Sıcak havaları sevmiyordum ,soğuk her zaman en iyisi.On dakika sonra babamda evden çıktı ve arabaya doğru ilerleyip arabaya binince yola koyulduk.
A yol konusunu geçende babamla konuşup onunla gitmek istemediğimi yürüyerekte gidip gelebileceğimi söyleyecektim ama unutmuştum.
Boğazımı temizledim ve konuşmaya başladım." Baba ben sana bir şey söylemek istiyorum" dedim ve babamın hafif başını sallamasıyla devam ettim."Okula yürüyerek gidip gelmemin benim için daha uygun olacağını düşünüyorum çünkü bilirsin ki yürümek güzeldir ve ben yürüyerek huzur bulanlardanım " dedim.
Herhalde babam tamam derdi sonuçta o kadar konuştum demi?
Babam " peki arya. Senin istediğin gibi olsun ama tek bir şartım var. Okul çıkışından sonra bize haber vermeden çok vakit geçirme orada burada" dedi.
Oh izni de aldım, rahattım artık. Bu demek oluyor ki okul çıkışında yürüyerek eve gideceğim.

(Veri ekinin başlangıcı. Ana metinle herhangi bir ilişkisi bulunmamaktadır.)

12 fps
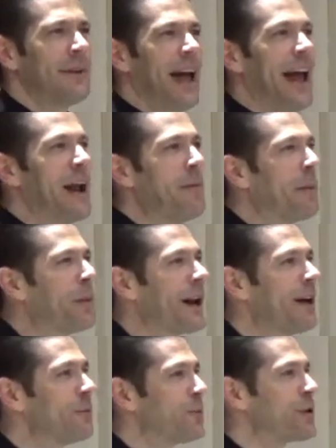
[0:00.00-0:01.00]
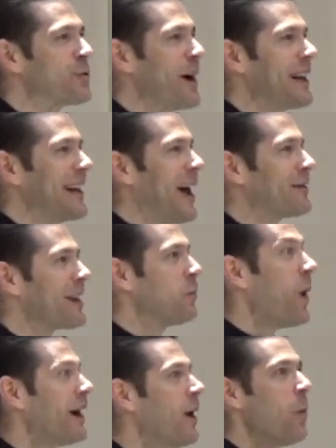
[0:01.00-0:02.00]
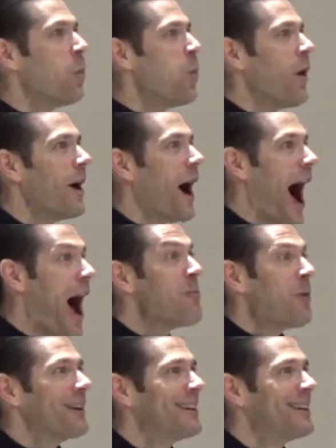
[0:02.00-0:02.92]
And I remember when I first read it, I was like, wait, I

Okul bahçesinin önüne vardığımızda arabadan inip babama ' görüşürüz' dedim ve bahçeye girdim. Bazı öğrenciler bahçede oturuyordu ama benim bahçede oturasım yoktu okul binasına ilerledim ve okula girdim.
sınıfa girdiğimde yalnızca 5-10 kişi vardı. Bende en arkadaki sırama geçtim ve kulağıma kulaklığımı taktıktan sonra başımı sıraya koyup biraz kestirmenin fena olmayacağı düşüncesiyle gözlerimi kapattım.

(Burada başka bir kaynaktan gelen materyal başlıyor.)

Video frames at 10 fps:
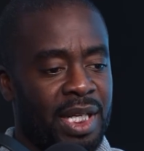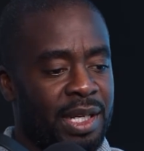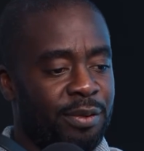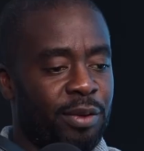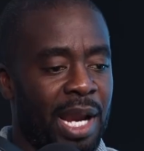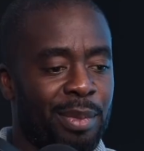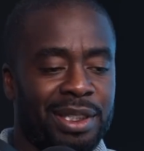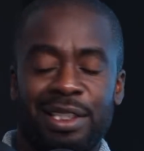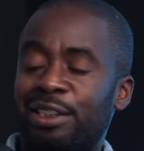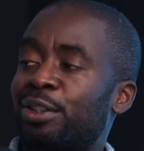
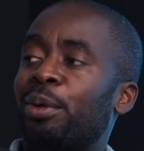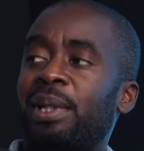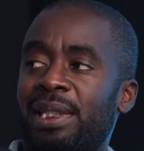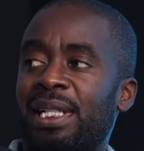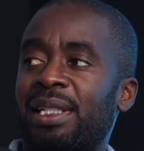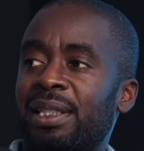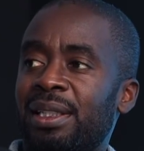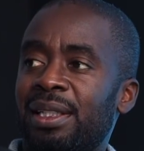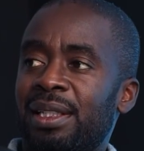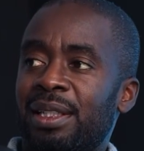fragmented storytelling,
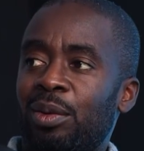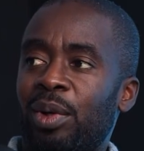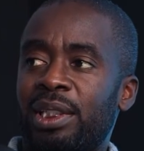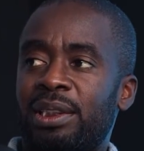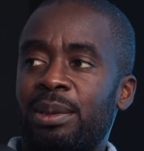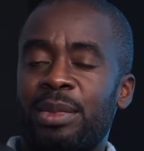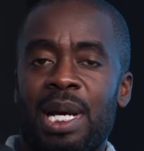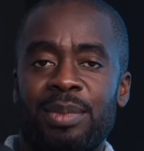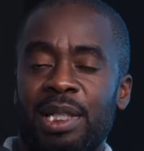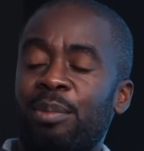which
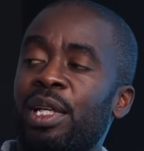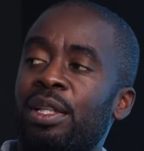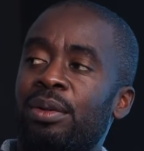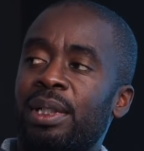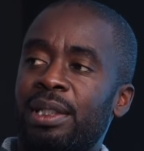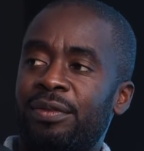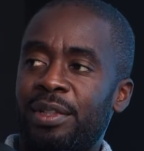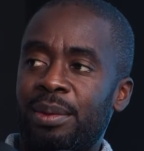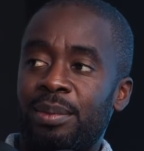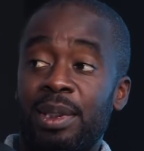sometimes that could be annoying in
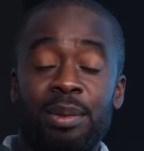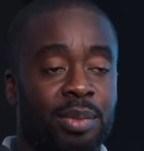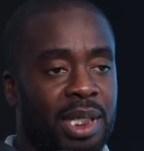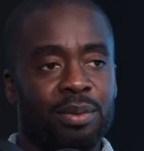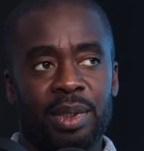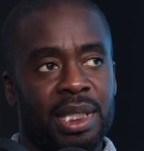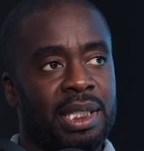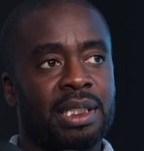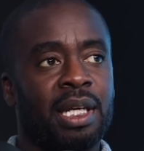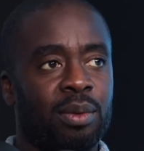film, but with
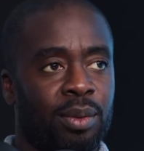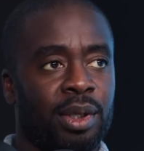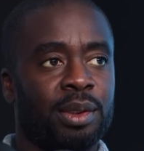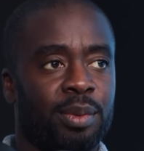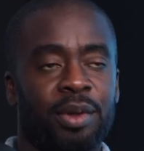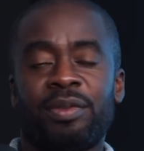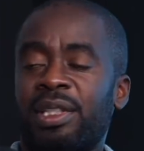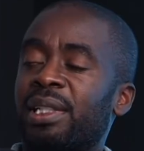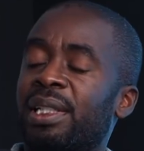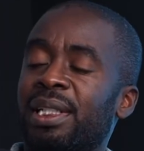this, it worked perfectly.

sınıfa giren gürültülü grubun ardından başımı sıradan kaldırıp kulaklığımı çantama koydum. Muhtemelen öğretmen bir kaç dakikaya gelir.
kısa boyu, küt kesilmiş saçları ve giydiği turuncu diz üstü elbisesiyle 'ben her şeyi bilirim' havasında sınıfa giren fizik öğretmeni olduğunu öğrendiğim Nil hoca sınıfa girer girmez " çocuklar yetiştirmemiz gereken tam üç konum var bu yüzden dersi kaynatmadan defterlerinizi çıkartın çünkü yazdırdığım her şeyden sorumlusunun" dedi ve elinde kalemle tahtaya hızla bir şeyler yazmaya başladı .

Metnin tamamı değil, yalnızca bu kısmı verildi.